Friday, August 31, 2012

The Story Behind the Sale


It may seem cavalier, requesting help from my friends via Facebook about the financial problems we’re having now. In truth, I am really really scared.  Scared that the sale won’t be enough, scared that I won’t be able to make the tax payments, scared that I will let down my family. See, this is not the first time we’ve been here. After our son died in 1990 and Jen was born in 1992, I gave up a very good paying job to stay home with the kids and we let our house go.  Our kids were more important than the house, but we paid for that decision very dearly over the years. We worked very very hard to get the money to buy this house. Yeah, we could let it go or sell it now, but the truth is, there’s no place we could rent that wouldn’t be roughly the same price monthly as our mortgage.

This old house is nothing fancy, just a big old long 1950's style ranch house built in 1956, but we love it. After I’d lived here a month, I literally could not imagine living anywhere else.  This is HOME.

In June of 2007, after a series of catastrophic events, including a wreck that kept Max off work and on half-pay for 2 months, we filed for bankruptcy.  During our bankruptcy, which ended a year ago, our property taxes got way behind. We paid off every single dime we owed through that bankruptcy, with the exception of a few medical bills that the court dismissed, but there was not a single penny left over after each pay day.  Dissolution in bankruptcy was not an option, so for four years, we lived with them taking $1200 a month right off the top of our income. We lived hand-to-mouth for four long years; the least little mishap was financial disaster for us.

We paid off the bankruptcy a year early, still a point of pride with us.  But by the end, my van was in such poor condition, it was literally shedding parts as I went down the road and left puddles of transmission fluid every time I parked. Our Taurus had 100K+ miles on it; it was fine for me to use around town, but Max had to drive to Houston in it and so he got his new truck. We were fine paying that note.  I had a full-time job and we were making it and had even gotten to a point where we could put a little money back for a rainy day.  In fact, I recently had to order a credit report for a job, and you cannot imagine how satisfying it was to see OK every month we paid the truck note on time.  We made a down payment toward the property taxes and the county set us up with a payment plan.  We paid the down payment and one monthly payment; then at the end of December, I lost my job.
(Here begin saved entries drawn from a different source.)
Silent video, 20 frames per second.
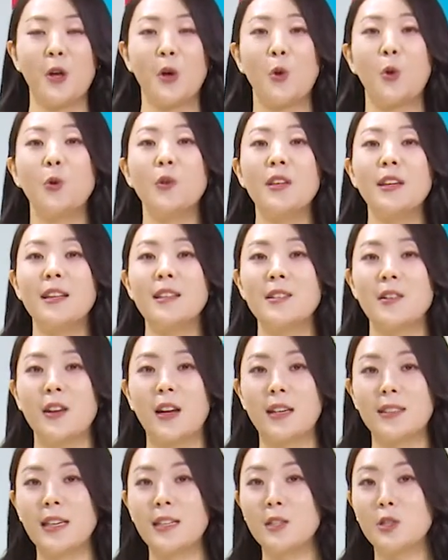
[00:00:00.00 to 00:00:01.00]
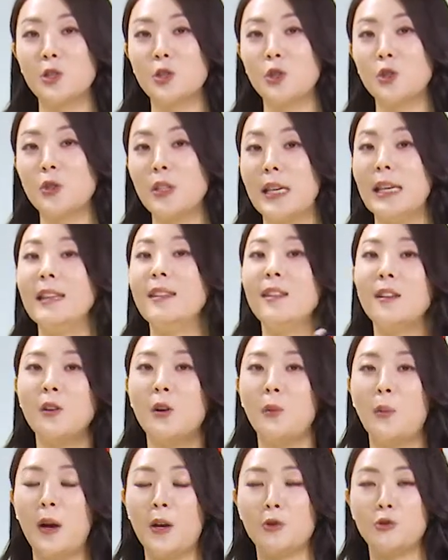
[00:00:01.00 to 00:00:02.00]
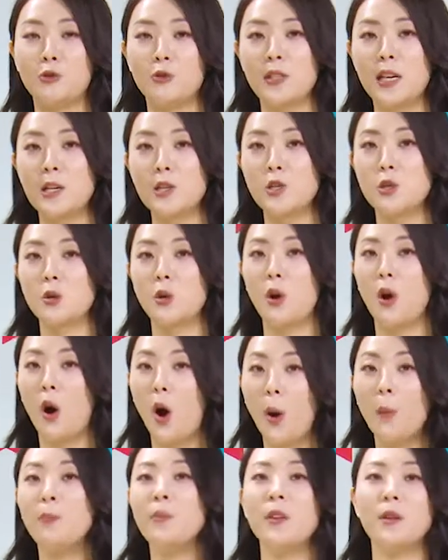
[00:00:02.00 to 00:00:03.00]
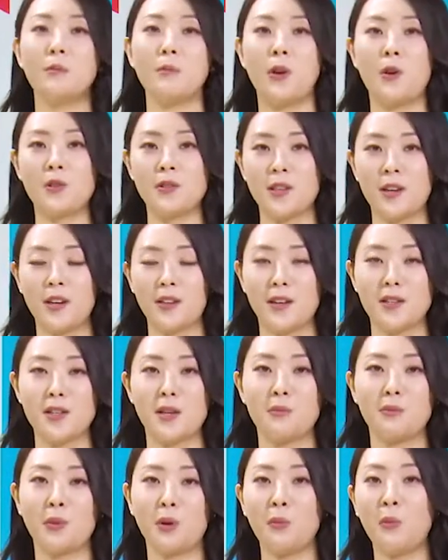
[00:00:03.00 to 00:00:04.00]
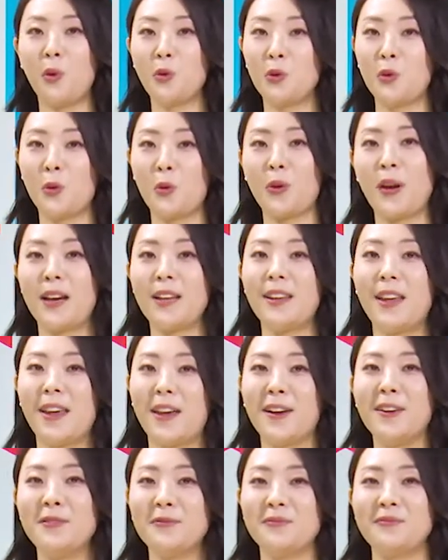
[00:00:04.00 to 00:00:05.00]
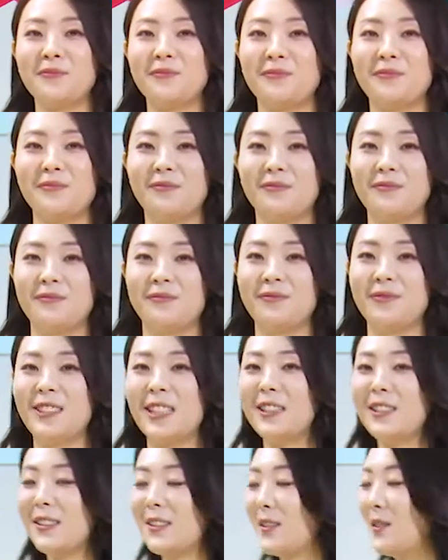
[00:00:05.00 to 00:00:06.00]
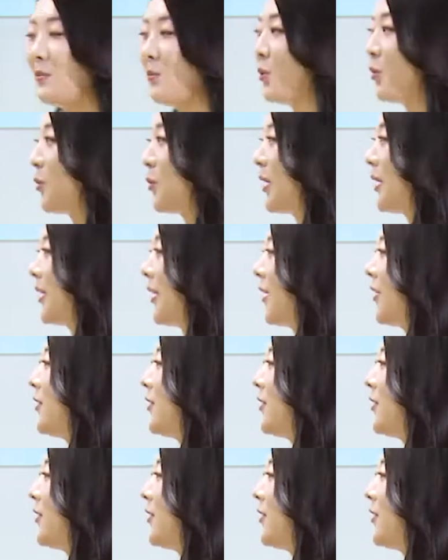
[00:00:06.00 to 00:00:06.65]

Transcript: 오늘은 저희가 셀 수 있는 거 말고 셀 수 없는 명사에 대해서 한번 보도록 할게요. 차트 보도록 할게요.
It wasn’t much of a job. It didn’t pay a whole lot and it wasn’t a real easy place to work, but it was a job, and I contributed to the household every week. There wasn’t a lot to put back to savings, but there was some, for the first time in four long years.  All of that is gone now. I wrote checks for the property tax payments every month, but I didn’t send them in because I knew those checks were going to bounce sky high. I walked through every day with this hanging over my head. Even at the height of a good time, like during our bi-annual art shows which I love, the thought would be in the back of my head, “I need to go take care of that. Maybe if I just take them $20 a month, they will accept that until we can make the full payments.”

But a kind of apathy takes you over when you enter a situation like this. If you, personally, have ever been in a disastrous financial place in your life, I know you understand. If you haven’t, God bless you. I wish I’d had the kind of life where there were no crises or drama or hospital stays or old worn out cars, but that was not the path God chose for me.

So, yes, I made a stupid mistake, and yes, it’s embarrassing and humiliating to admit that to everybody I know and their friends, but I did.  I admit it.  And now I’m trying to make good for my family, and I’m just blown away by  how my friends have come out of the woodwork to help, in ways I never imagined I even needed help. It’s not just about the money here; I just don’t want to let anybody down.  So, yeah, I’m scared of all of it...as well as incredibly grateful for the support I’ve been given by my friends. Because without that, my family will be homeless.

So, please pray for us, for resolution, for a successful fundraiser, and for my family to get a break.  I’m an impossibly optimistic person, and I know it’s all going to work out in the end.  But now, today?  I’m freaking terrified.